* _Required action_: Return every entry exactly, except for any pictures.

[Dataset entries]
-- Opening Marker --

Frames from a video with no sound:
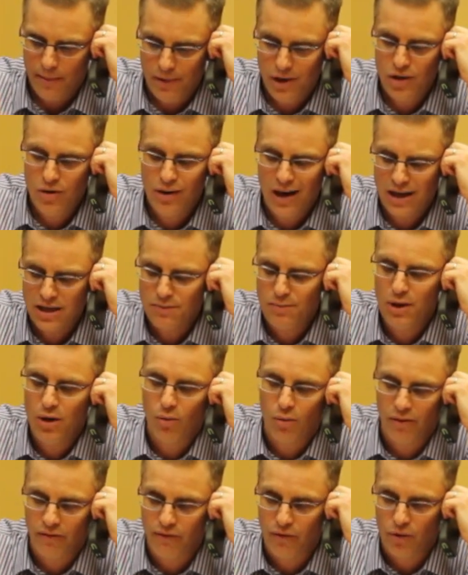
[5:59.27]
you guys be a
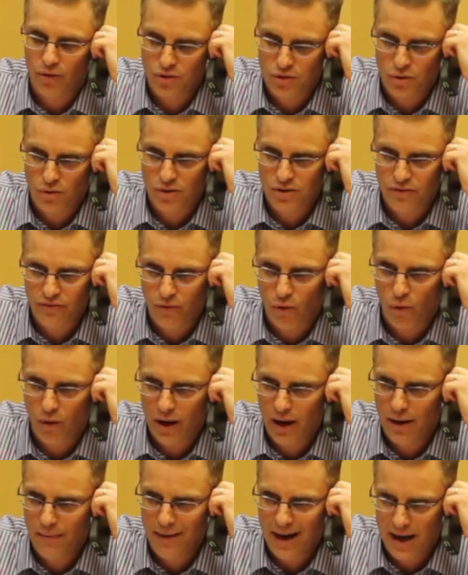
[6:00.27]
referral source for
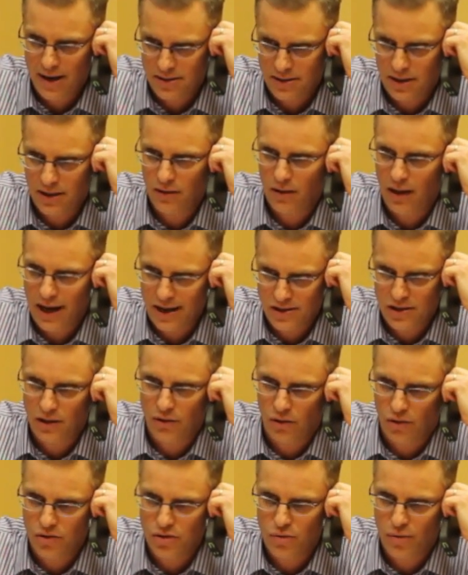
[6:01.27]
him as he
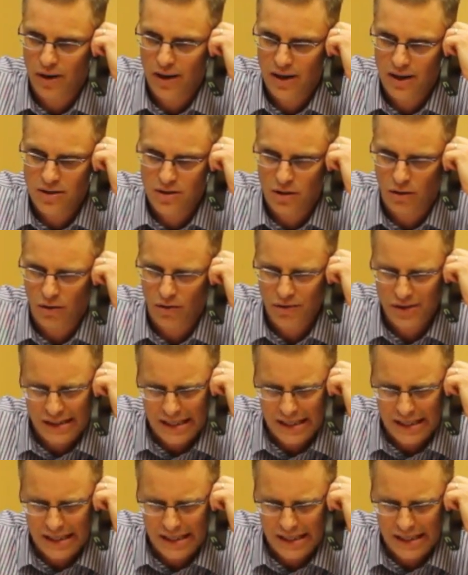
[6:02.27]
learns what he needs to learn.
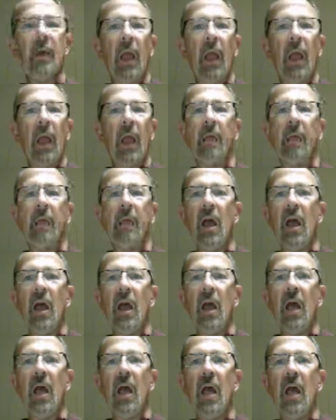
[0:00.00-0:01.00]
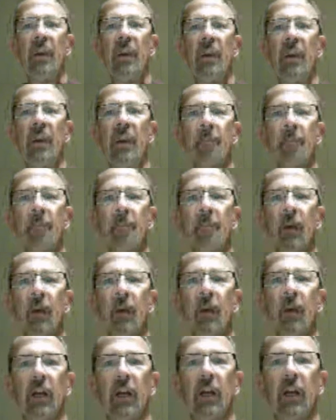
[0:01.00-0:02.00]
And then I'm going to
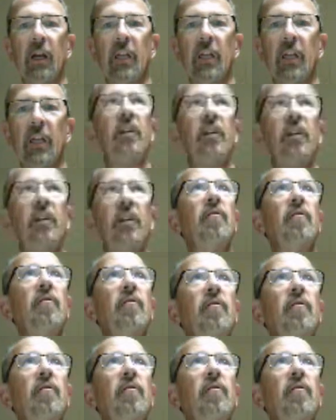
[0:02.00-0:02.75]
click gender.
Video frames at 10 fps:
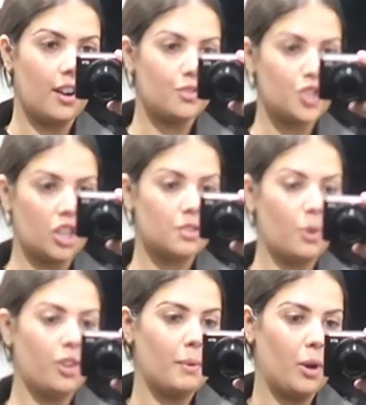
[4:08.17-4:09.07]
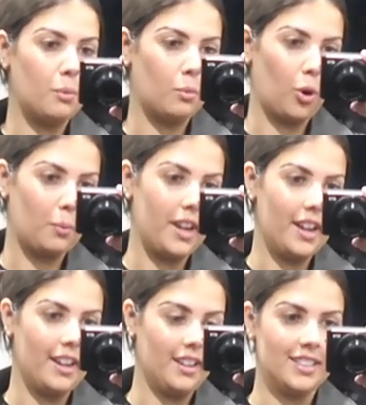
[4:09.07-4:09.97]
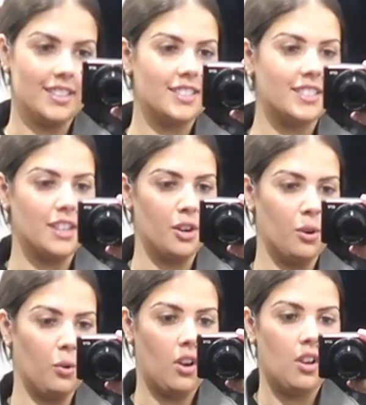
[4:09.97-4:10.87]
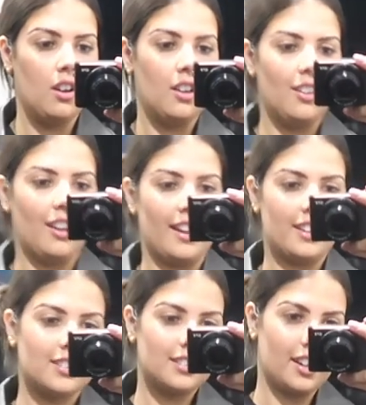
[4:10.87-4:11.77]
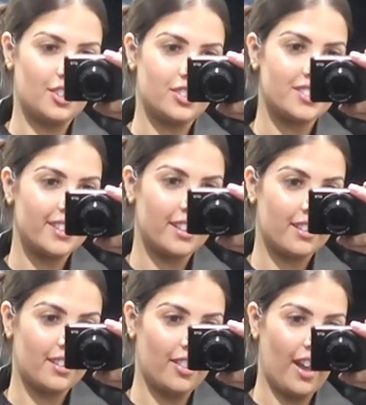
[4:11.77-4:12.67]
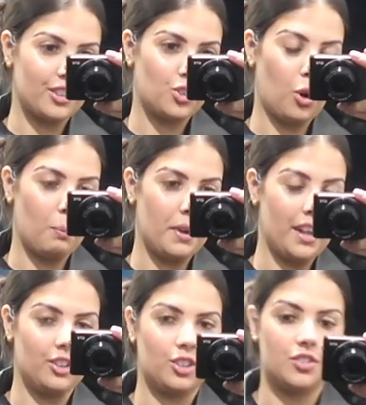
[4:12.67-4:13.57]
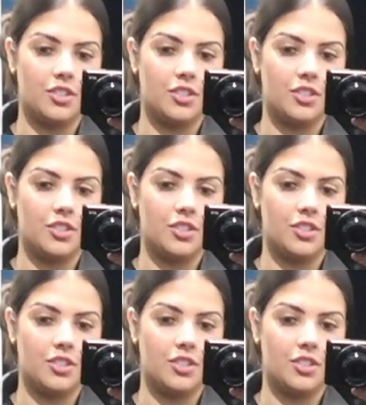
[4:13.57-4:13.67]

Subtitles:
I've just put the belt on properly and it's still like, I just think that top bit looks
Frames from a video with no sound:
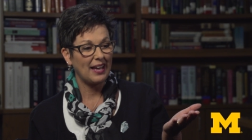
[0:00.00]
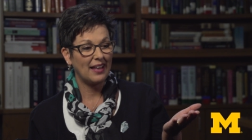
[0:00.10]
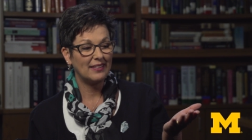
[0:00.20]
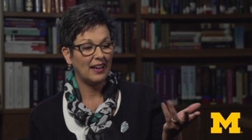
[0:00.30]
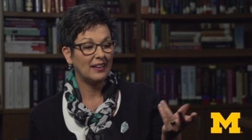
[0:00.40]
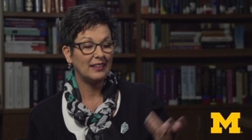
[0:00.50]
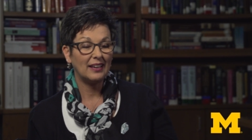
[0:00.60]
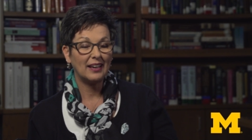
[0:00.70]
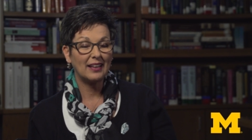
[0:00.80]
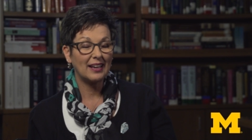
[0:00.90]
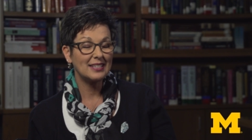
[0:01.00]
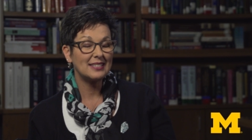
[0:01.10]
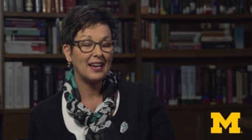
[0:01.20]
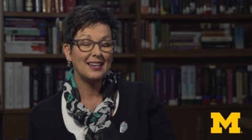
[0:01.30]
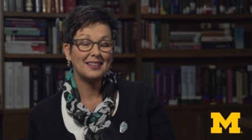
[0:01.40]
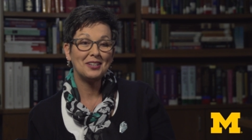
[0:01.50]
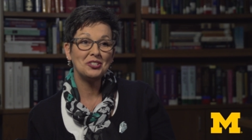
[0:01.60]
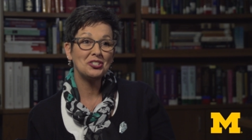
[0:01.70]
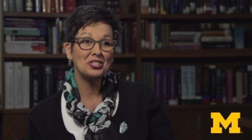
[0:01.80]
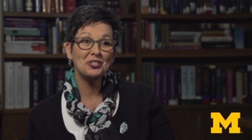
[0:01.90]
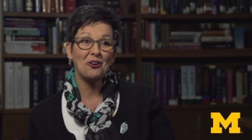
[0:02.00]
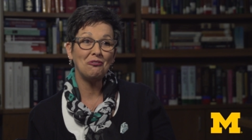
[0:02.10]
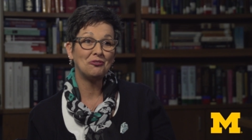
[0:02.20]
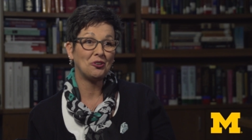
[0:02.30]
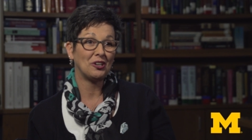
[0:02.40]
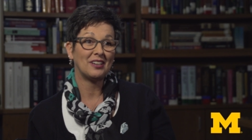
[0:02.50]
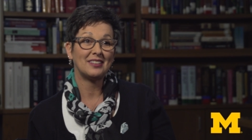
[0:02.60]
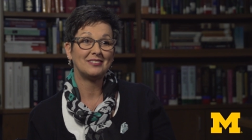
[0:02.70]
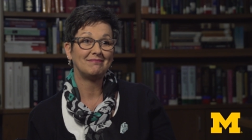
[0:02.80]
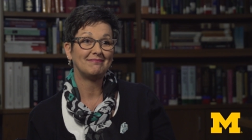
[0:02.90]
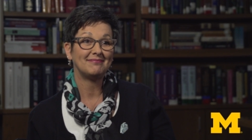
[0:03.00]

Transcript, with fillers: and then, like I say, then you just go for it.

-- Closing Marker --

* _Exercise answer_:
Frames from a video with no sound:
[5:59.27]
you guys be a
[6:00.27]
referral source for
[6:01.27]
him as he
[6:02.27]
learns what he needs to learn.
[0:00.00-0:01.00]
[0:01.00-0:02.00]
And then I'm going to
[0:02.00-0:02.75]
click gender.
Video frames at 10 fps:
[4:08.17-4:09.07]
[4:09.07-4:09.97]
[4:09.97-4:10.87]
[4:10.87-4:11.77]
[4:11.77-4:12.67]
[4:12.67-4:13.57]
[4:13.57-4:13.67]

Subtitles:
I've just put the belt on properly and it's still like, I just think that top bit looks
Frames from a video with no sound:
[0:00.00]
[0:00.10]
[0:00.20]
[0:00.30]
[0:00.40]
[0:00.50]
[0:00.60]
[0:00.70]
[0:00.80]
[0:00.90]
[0:01.00]
[0:01.10]
[0:01.20]
[0:01.30]
[0:01.40]
[0:01.50]
[0:01.60]
[0:01.70]
[0:01.80]
[0:01.90]
[0:02.00]
[0:02.10]
[0:02.20]
[0:02.30]
[0:02.40]
[0:02.50]
[0:02.60]
[0:02.70]
[0:02.80]
[0:02.90]
[0:03.00]

Transcript, with fillers: and then, like I say, then you just go for it.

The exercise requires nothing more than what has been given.